[Task to complete]:
Using the records below, copy every line that holds the string "frames".

[Entries supplied]:
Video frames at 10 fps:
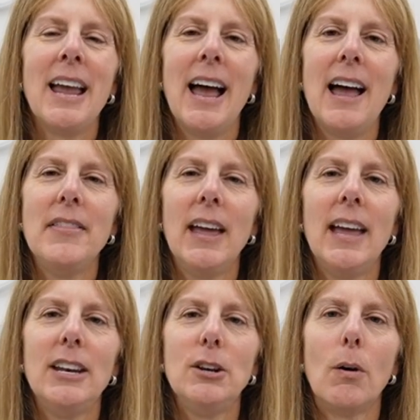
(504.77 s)
And
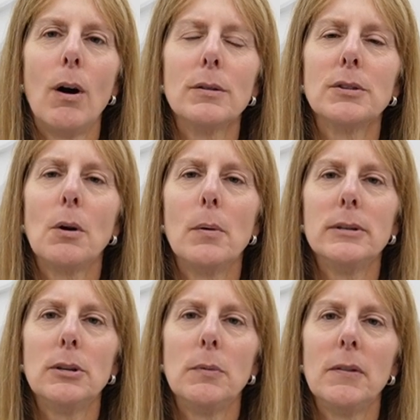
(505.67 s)
then you're also
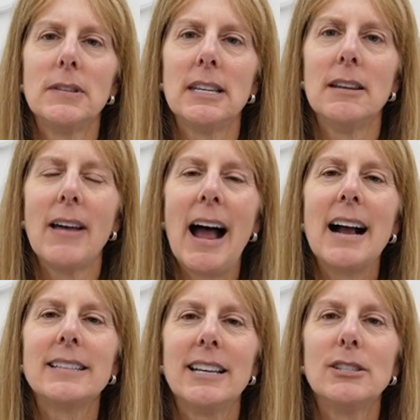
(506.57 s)
going to receive
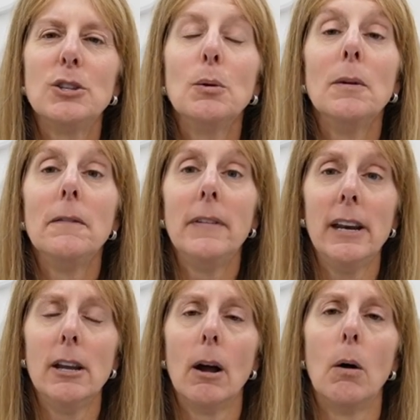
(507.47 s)
access to a
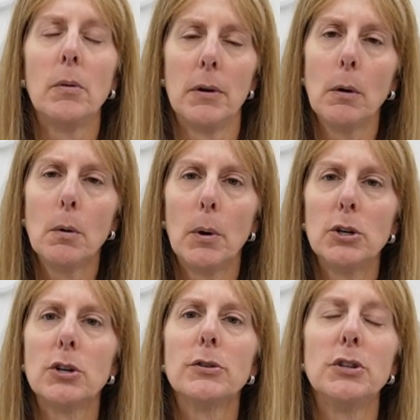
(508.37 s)
video with no
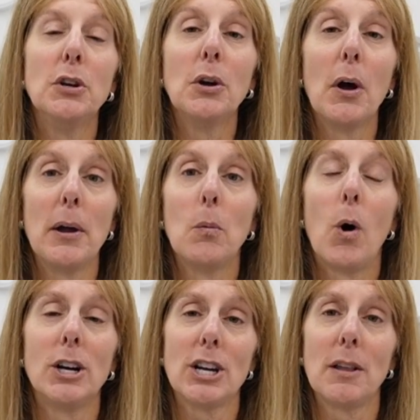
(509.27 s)
commercials, so you can go ahead and
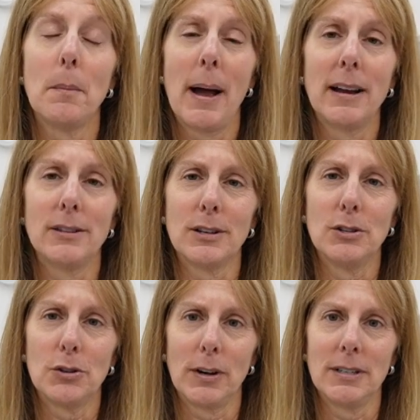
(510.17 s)
watch how the bag is
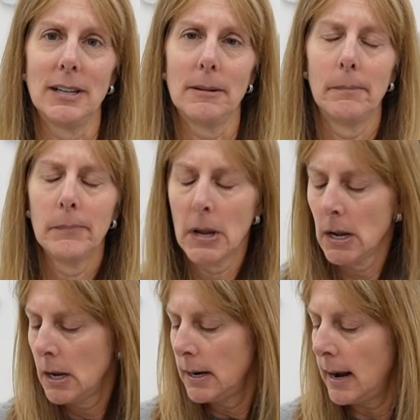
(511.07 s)
constructed.
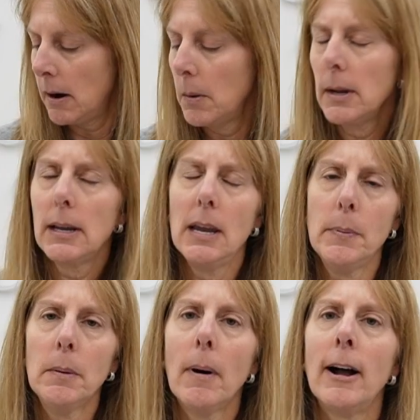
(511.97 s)
Now, keep
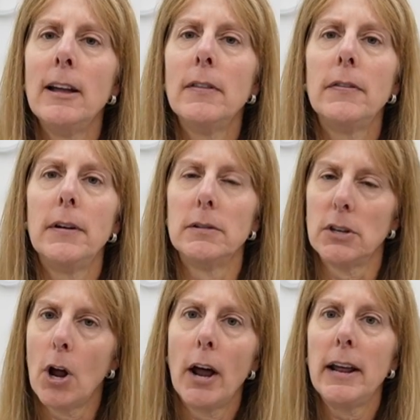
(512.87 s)
in mind that
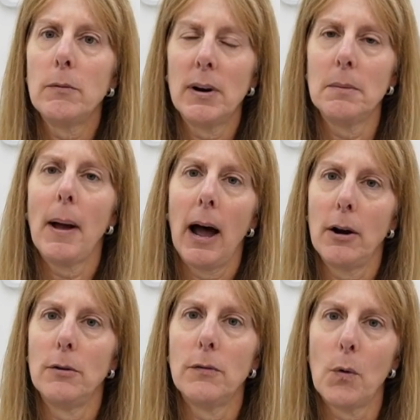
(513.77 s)
there's not a written
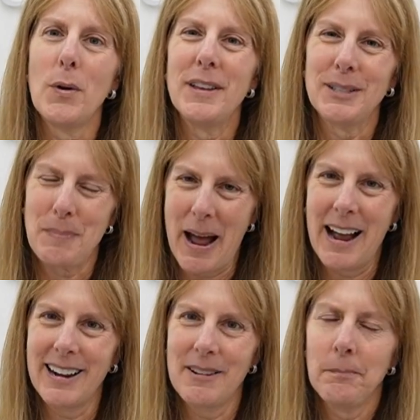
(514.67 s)
pattern for this bag.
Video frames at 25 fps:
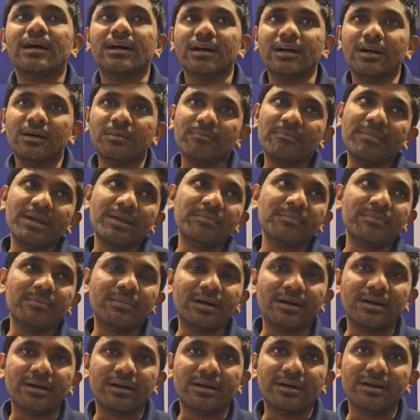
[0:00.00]

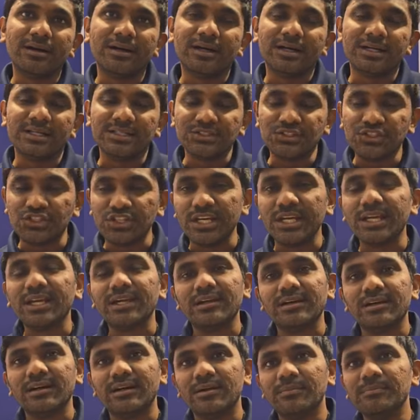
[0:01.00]
Ma'am,
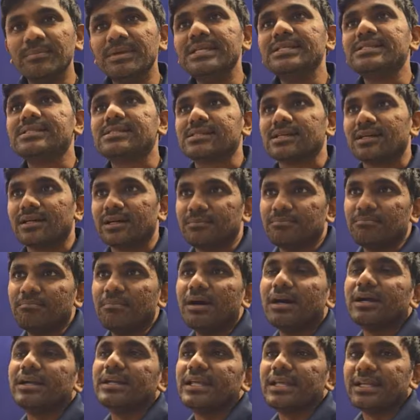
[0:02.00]
J means a
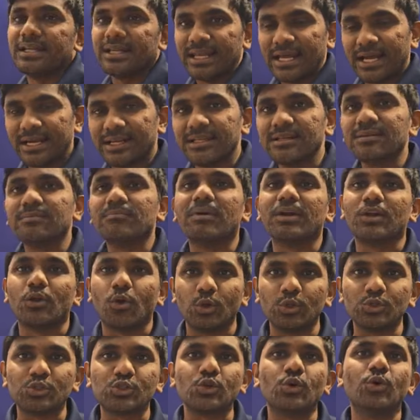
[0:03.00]
bird in Latin, but
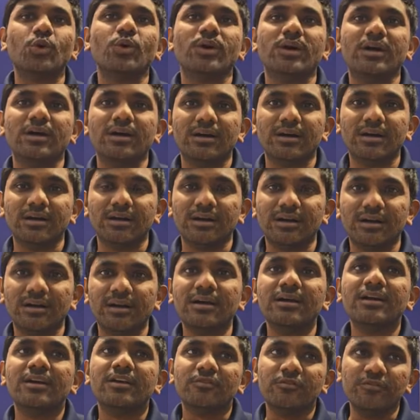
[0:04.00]
also
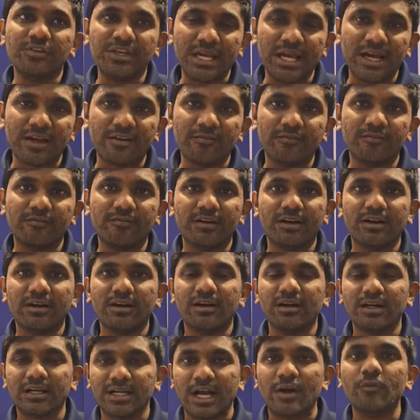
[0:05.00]
we have
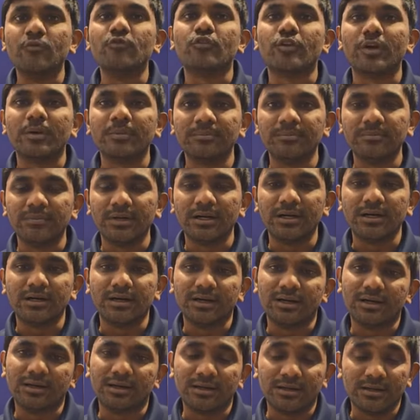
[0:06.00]
come from
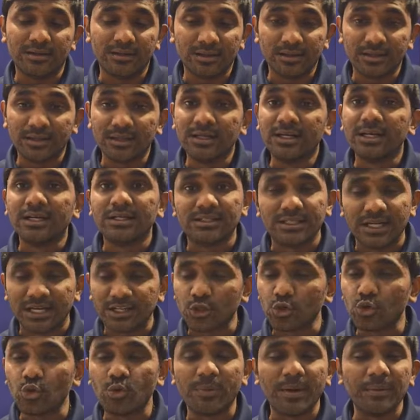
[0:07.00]

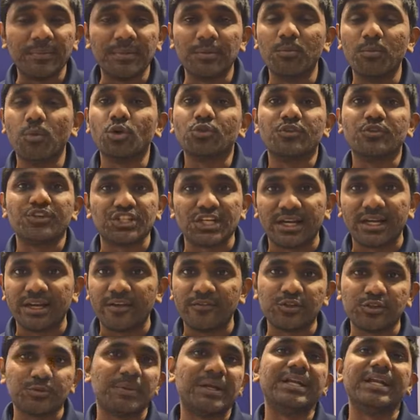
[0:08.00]
Tata Group. I mean, both Vishal and I
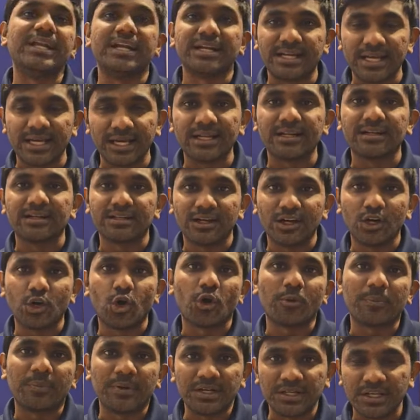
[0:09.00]
have spent entire
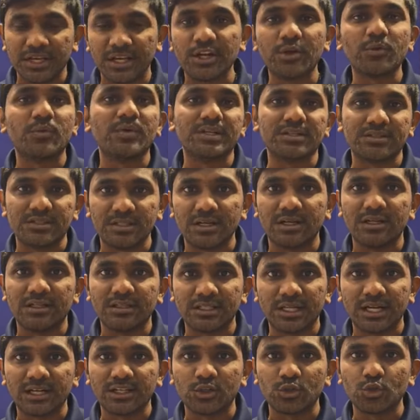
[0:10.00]
corporate career with
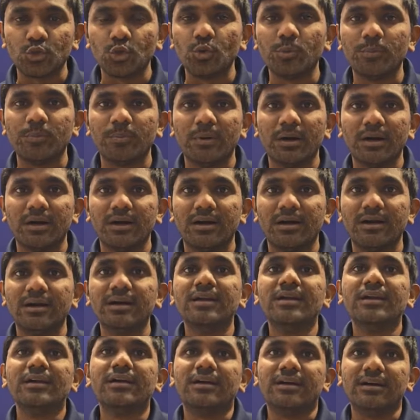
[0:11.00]
Tata Group.
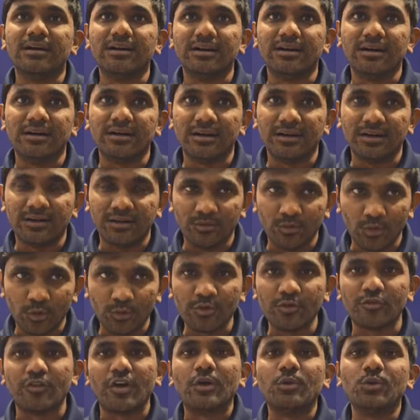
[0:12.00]
One
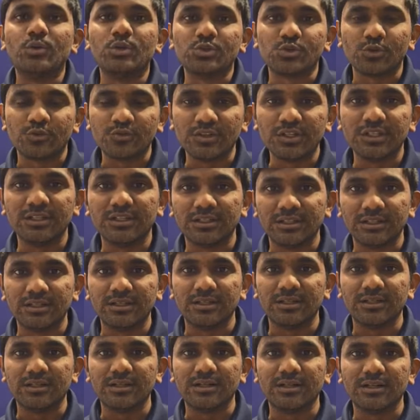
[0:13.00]
of the founders of
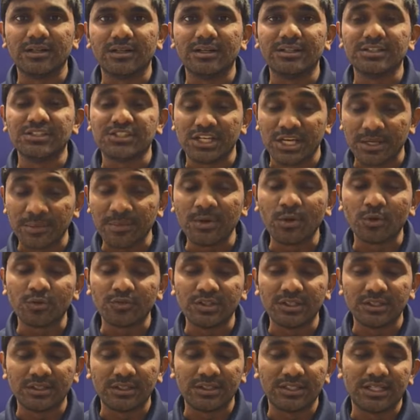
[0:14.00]
the chairman
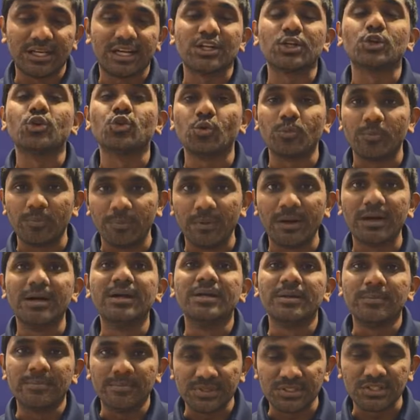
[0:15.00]
of the Tata Group,
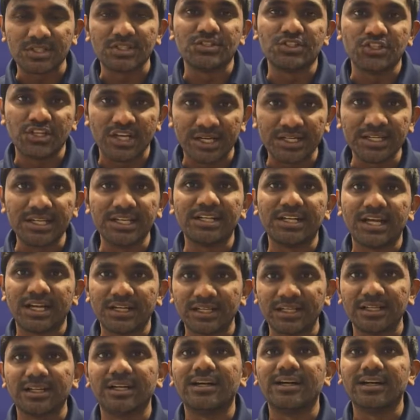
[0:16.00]
Mr. J.R.D.
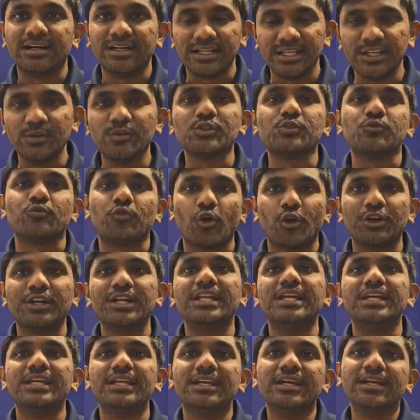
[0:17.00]
Tata, he was
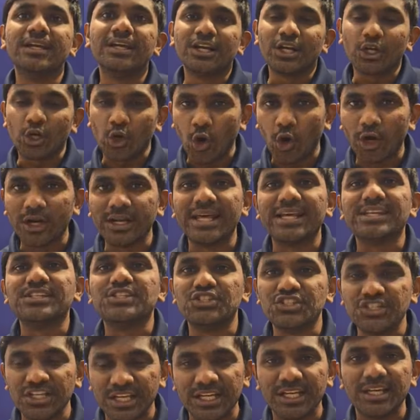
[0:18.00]
fondly called
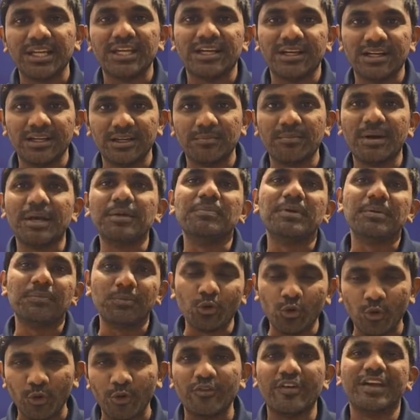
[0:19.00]
as J by
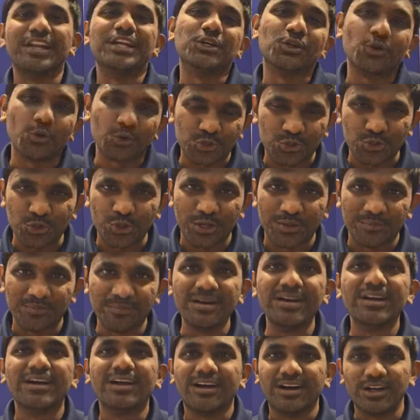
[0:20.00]
people who were very close to him.
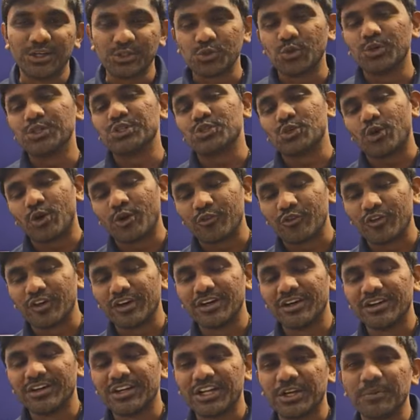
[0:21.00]
So it's sort of
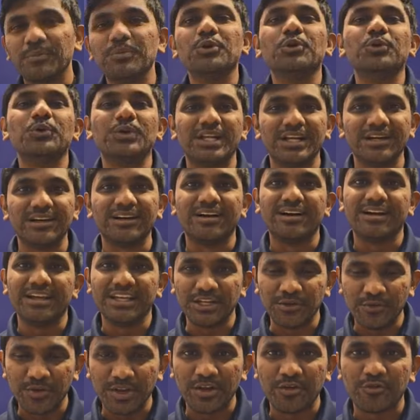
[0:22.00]
a tribute
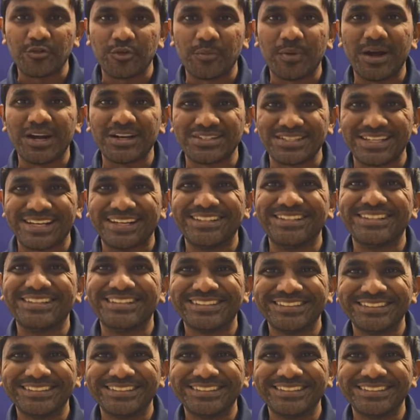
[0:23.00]
in a way from our side.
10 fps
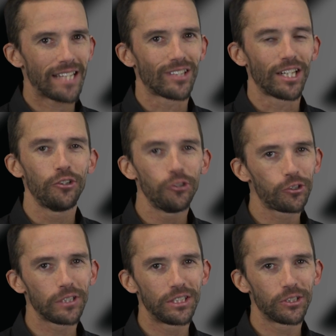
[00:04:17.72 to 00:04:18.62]
as I
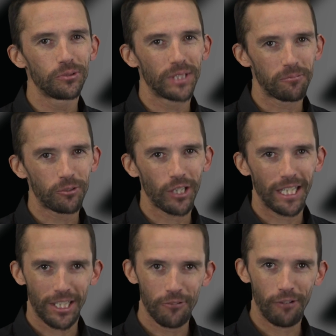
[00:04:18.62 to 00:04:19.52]
usually do when I'm trying
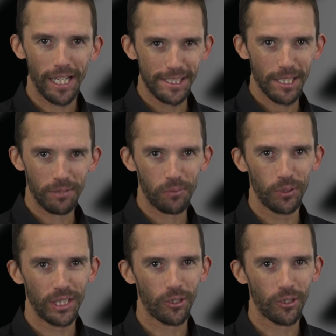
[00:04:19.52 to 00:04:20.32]
to convey something pretty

[Solution for this problem]:
Video frames at 10 fps:
Video frames at 25 fps:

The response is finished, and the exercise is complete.